**WORK REQUIRED**
Exactly as they stand, set down all of the records again.

**RECORDS FOR PROCESSING**
== Segment start ==

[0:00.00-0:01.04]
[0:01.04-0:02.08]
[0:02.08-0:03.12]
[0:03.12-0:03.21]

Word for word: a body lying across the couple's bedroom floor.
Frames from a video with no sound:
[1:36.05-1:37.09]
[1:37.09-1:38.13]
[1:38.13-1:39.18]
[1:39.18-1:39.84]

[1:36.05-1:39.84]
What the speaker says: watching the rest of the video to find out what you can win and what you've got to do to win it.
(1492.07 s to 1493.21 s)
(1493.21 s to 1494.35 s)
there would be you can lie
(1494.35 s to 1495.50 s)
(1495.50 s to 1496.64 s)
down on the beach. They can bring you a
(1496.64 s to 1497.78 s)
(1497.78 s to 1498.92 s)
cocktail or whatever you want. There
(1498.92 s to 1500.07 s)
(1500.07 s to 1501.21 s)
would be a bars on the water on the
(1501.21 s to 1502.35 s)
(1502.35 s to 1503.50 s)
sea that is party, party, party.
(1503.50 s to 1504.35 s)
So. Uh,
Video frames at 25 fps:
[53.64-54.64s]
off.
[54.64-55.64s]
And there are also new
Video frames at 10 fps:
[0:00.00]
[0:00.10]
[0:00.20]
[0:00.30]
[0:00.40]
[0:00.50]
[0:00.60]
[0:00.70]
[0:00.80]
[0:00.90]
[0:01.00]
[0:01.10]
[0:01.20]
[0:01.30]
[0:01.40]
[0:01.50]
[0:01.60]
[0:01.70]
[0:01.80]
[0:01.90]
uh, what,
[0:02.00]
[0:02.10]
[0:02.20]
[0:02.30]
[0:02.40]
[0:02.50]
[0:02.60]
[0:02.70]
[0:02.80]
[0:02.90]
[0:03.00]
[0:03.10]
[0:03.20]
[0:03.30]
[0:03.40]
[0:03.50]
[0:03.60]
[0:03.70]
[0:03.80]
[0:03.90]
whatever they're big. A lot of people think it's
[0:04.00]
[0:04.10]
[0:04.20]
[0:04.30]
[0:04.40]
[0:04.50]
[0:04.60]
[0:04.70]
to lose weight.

== Segment end ==

**OUTPUT BELOW**
[0:00.00-0:01.04]
[0:01.04-0:02.08]
[0:02.08-0:03.12]
[0:03.12-0:03.21]

Word for word: a body lying across the couple's bedroom floor.
Frames from a video with no sound:
[1:36.05-1:37.09]
[1:37.09-1:38.13]
[1:38.13-1:39.18]
[1:39.18-1:39.84]

[1:36.05-1:39.84]
What the speaker says: watching the rest of the video to find out what you can win and what you've got to do to win it.
(1492.07 s to 1493.21 s)
(1493.21 s to 1494.35 s)
there would be you can lie
(1494.35 s to 1495.50 s)
(1495.50 s to 1496.64 s)
down on the beach. They can bring you a
(1496.64 s to 1497.78 s)
(1497.78 s to 1498.92 s)
cocktail or whatever you want. There
(1498.92 s to 1500.07 s)
(1500.07 s to 1501.21 s)
would be a bars on the water on the
(1501.21 s to 1502.35 s)
(1502.35 s to 1503.50 s)
sea that is party, party, party.
(1503.50 s to 1504.35 s)
So. Uh,
Video frames at 25 fps:
[53.64-54.64s]
off.
[54.64-55.64s]
And there are also new
Video frames at 10 fps:
[0:00.00]
[0:00.10]
[0:00.20]
[0:00.30]
[0:00.40]
[0:00.50]
[0:00.60]
[0:00.70]
[0:00.80]
[0:00.90]
[0:01.00]
[0:01.10]
[0:01.20]
[0:01.30]
[0:01.40]
[0:01.50]
[0:01.60]
[0:01.70]
[0:01.80]
[0:01.90]
uh, what,
[0:02.00]
[0:02.10]
[0:02.20]
[0:02.30]
[0:02.40]
[0:02.50]
[0:02.60]
[0:02.70]
[0:02.80]
[0:02.90]
[0:03.00]
[0:03.10]
[0:03.20]
[0:03.30]
[0:03.40]
[0:03.50]
[0:03.60]
[0:03.70]
[0:03.80]
[0:03.90]
whatever they're big. A lot of people think it's
[0:04.00]
[0:04.10]
[0:04.20]
[0:04.30]
[0:04.40]
[0:04.50]
[0:04.60]
[0:04.70]
to lose weight.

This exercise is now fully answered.